On a rain-slicked Tuesday evening in a nondescript convention hall outside Chicago, three hundred teenagers sit in perfect silence. The only sounds are the scratch of pencils, the hum of industrial HVAC units, and the occasional, stifled sob. A timer on the wall ticks down from 180 minutes. natplus contest
Speculation is rampant. Will it be an oral defense? A physical construction challenge? A collaborative round where scores are shared? The NatPlus subreddit has generated over 3,000 theories, ranging from plausible (live debate against an AI) to absurd (a dance choreographed to a Fourier transform). And one of them will walk out with
This is not a standardized test. This is not a drill. This is the —known to its survivors simply as NatPlus . A timer on the wall ticks down from 180 minutes
One thing is certain: 400 brilliant, terrified, sleep-deprived students will walk into that hall. They will sit in perfect silence. They will face the Variable.
Critics call NatPlus "academic hazing." Dr. Marcus Thorne, an education professor at Stanford, argues: "The 'Plus' is just trauma with a fancy name. We are teaching kids that self-destruction is a virtue. No problem set is worth a panic attack."

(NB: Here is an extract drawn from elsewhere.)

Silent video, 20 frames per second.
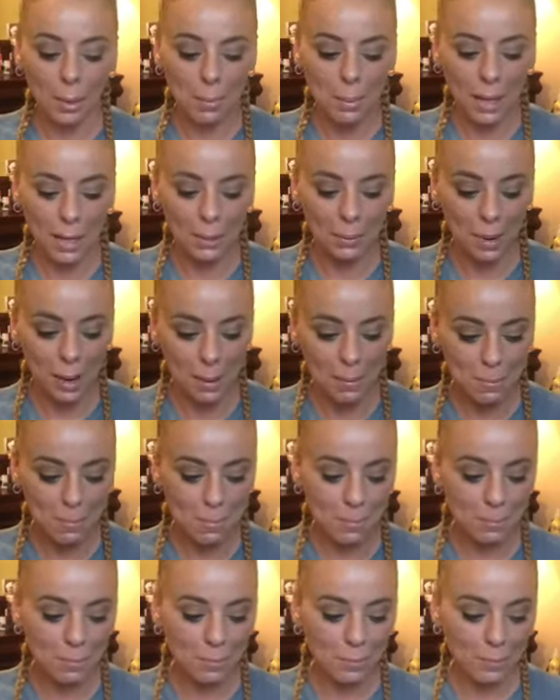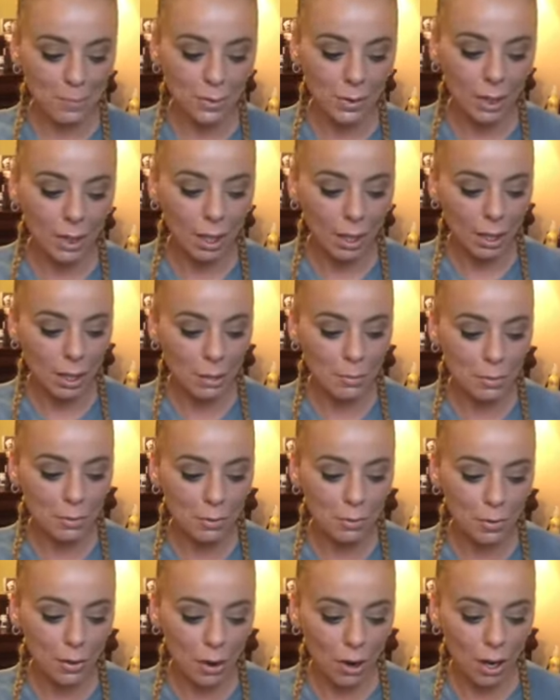Anyway, number
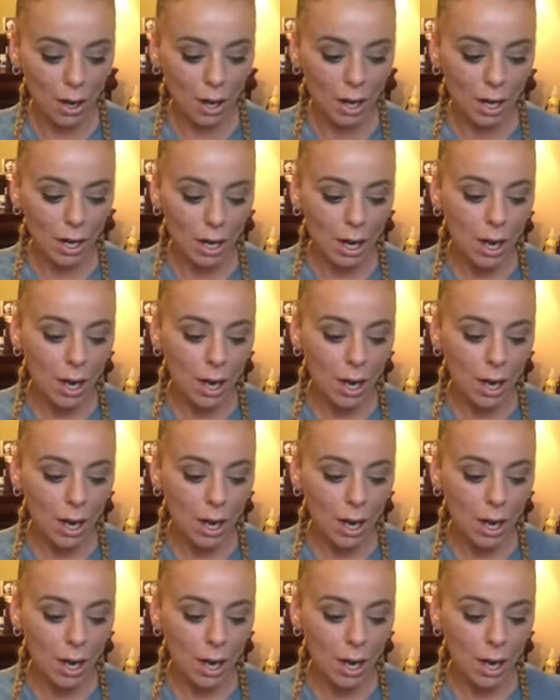4,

Zhang has a point. In the past decade, NatPlus finalists have gone on to win eight Rhodes Scholarships, three MacArthur "Genius" Grants, and one Nobel Prize (Chemistry, 2025, Dr. Elena Okonkwo, who credits her NatPlus training for teaching her "how to hold two contradictory hypotheses in my head without panicking"). As of this writing, the 2026 NatPlus National Finals are two weeks away. The official website has posted a single, cryptic line: "This year, the answer is not a number. And you will not write it down."